(Task prompt): Could you retype the whole listing word for word and drop the images?
----
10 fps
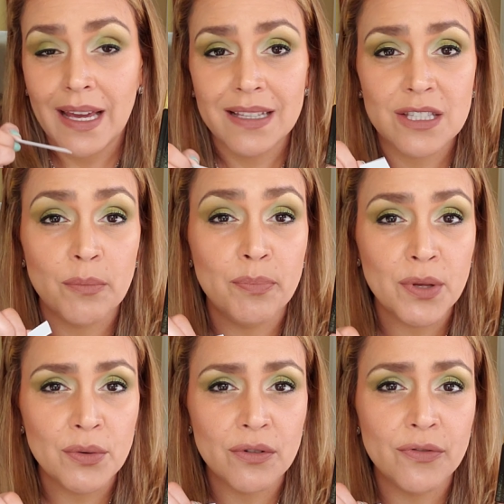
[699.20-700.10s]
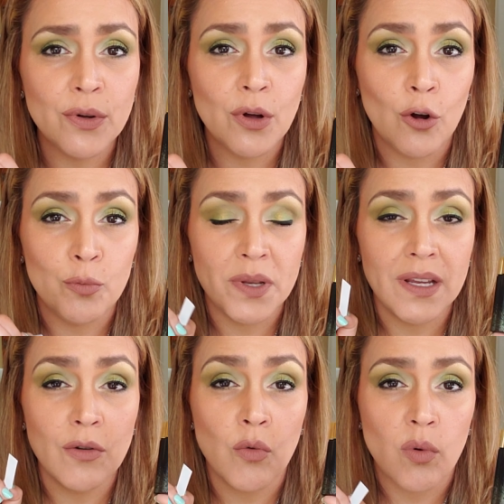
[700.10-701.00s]
It's a beautiful
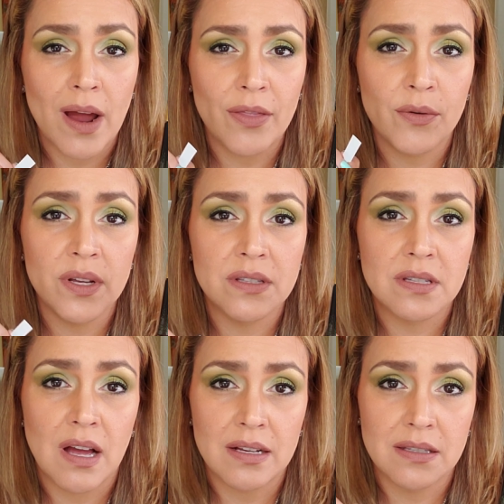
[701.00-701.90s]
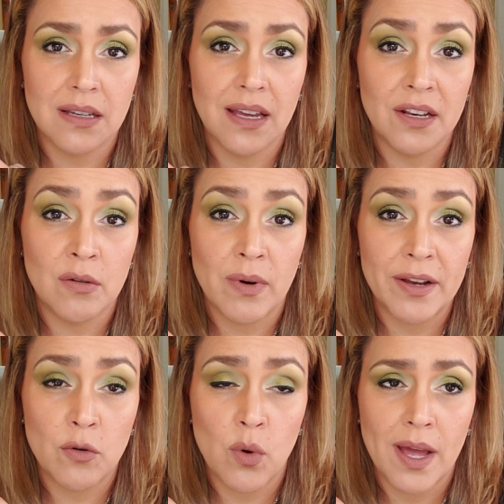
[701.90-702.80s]
opening, rather intoxicating
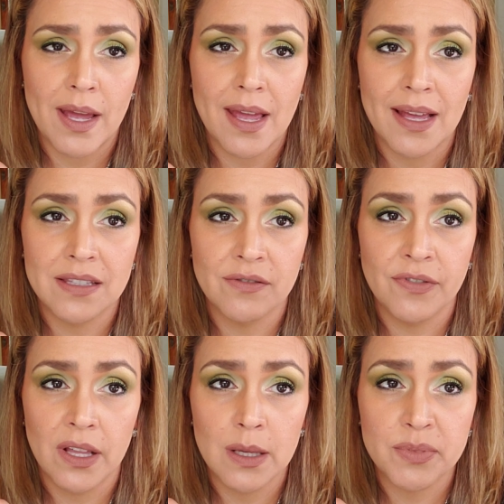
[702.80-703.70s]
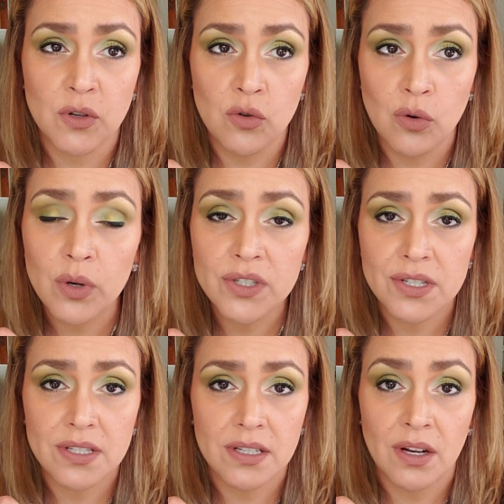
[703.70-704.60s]
right away, and develops
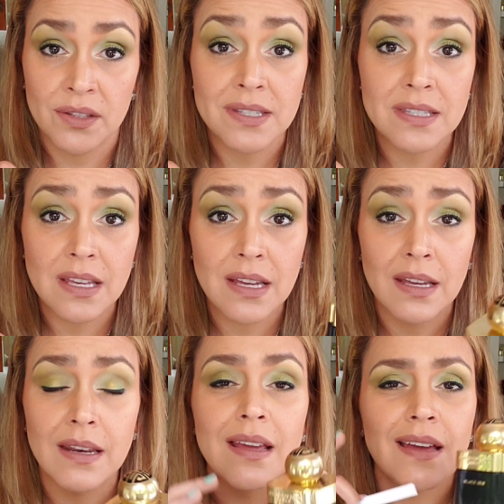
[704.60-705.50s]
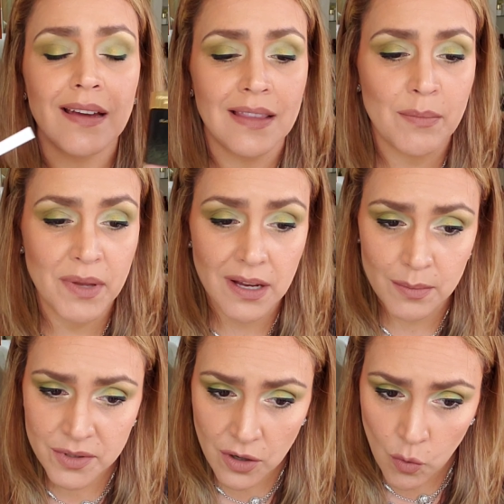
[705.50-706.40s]
gorgeously on the skin and then
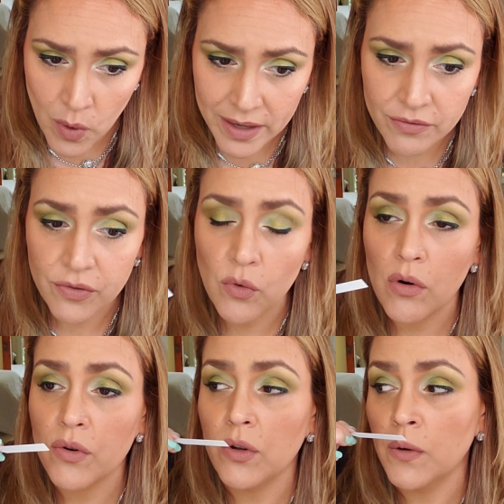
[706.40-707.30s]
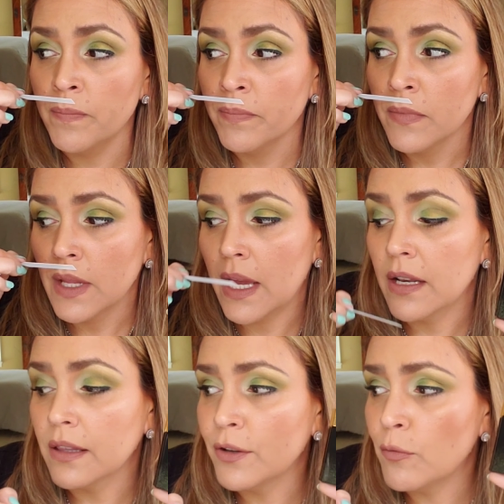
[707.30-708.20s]
becomes a white floral
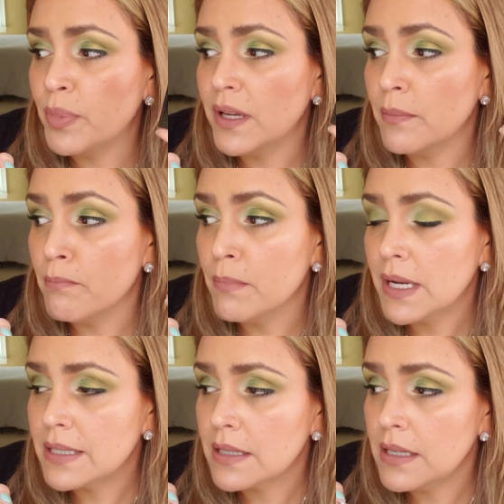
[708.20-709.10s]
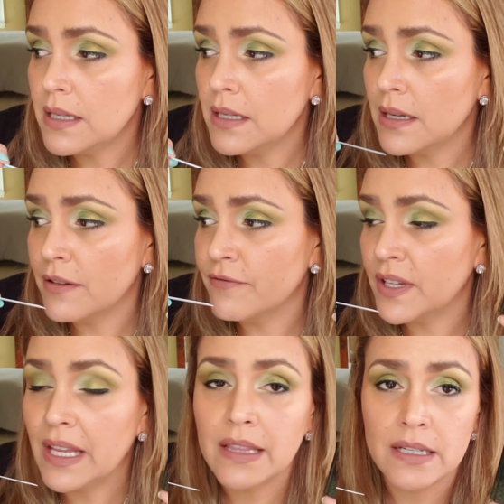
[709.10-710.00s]
and a little bit musky and
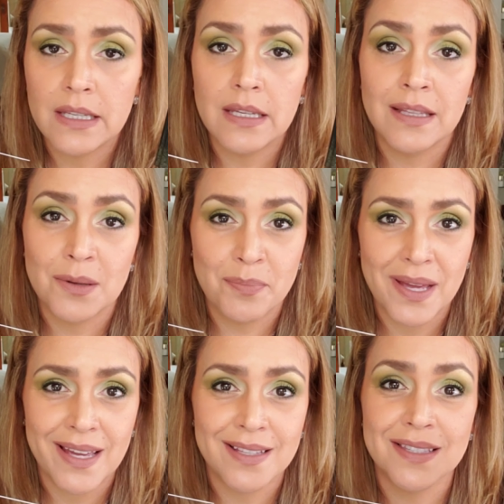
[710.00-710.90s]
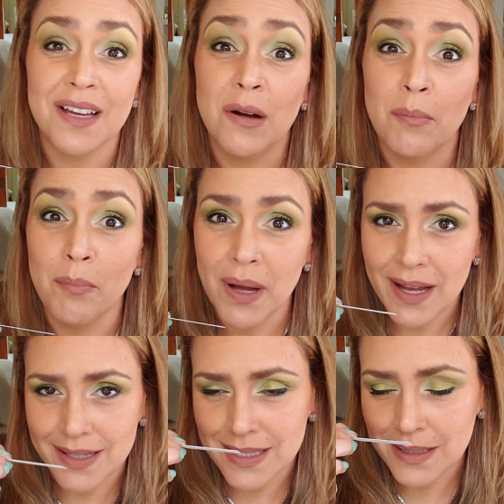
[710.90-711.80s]
vanilla-y in the base.
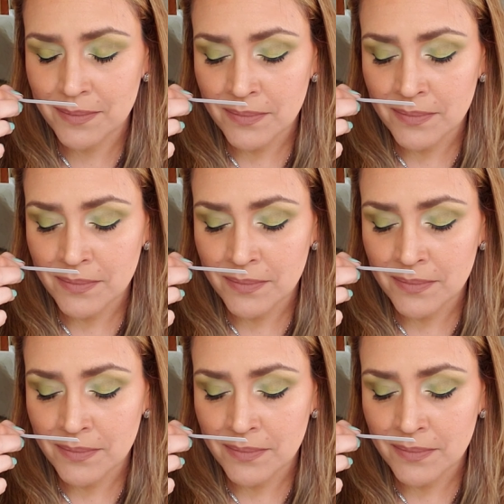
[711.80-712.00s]
But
----
(Task result):
10 fps
[699.20-700.10s]
[700.10-701.00s]
It's a beautiful
[701.00-701.90s]
[701.90-702.80s]
opening, rather intoxicating
[702.80-703.70s]
[703.70-704.60s]
right away, and develops
[704.60-705.50s]
[705.50-706.40s]
gorgeously on the skin and then
[706.40-707.30s]
[707.30-708.20s]
becomes a white floral
[708.20-709.10s]
[709.10-710.00s]
and a little bit musky and
[710.00-710.90s]
[710.90-711.80s]
vanilla-y in the base.
[711.80-712.00s]
But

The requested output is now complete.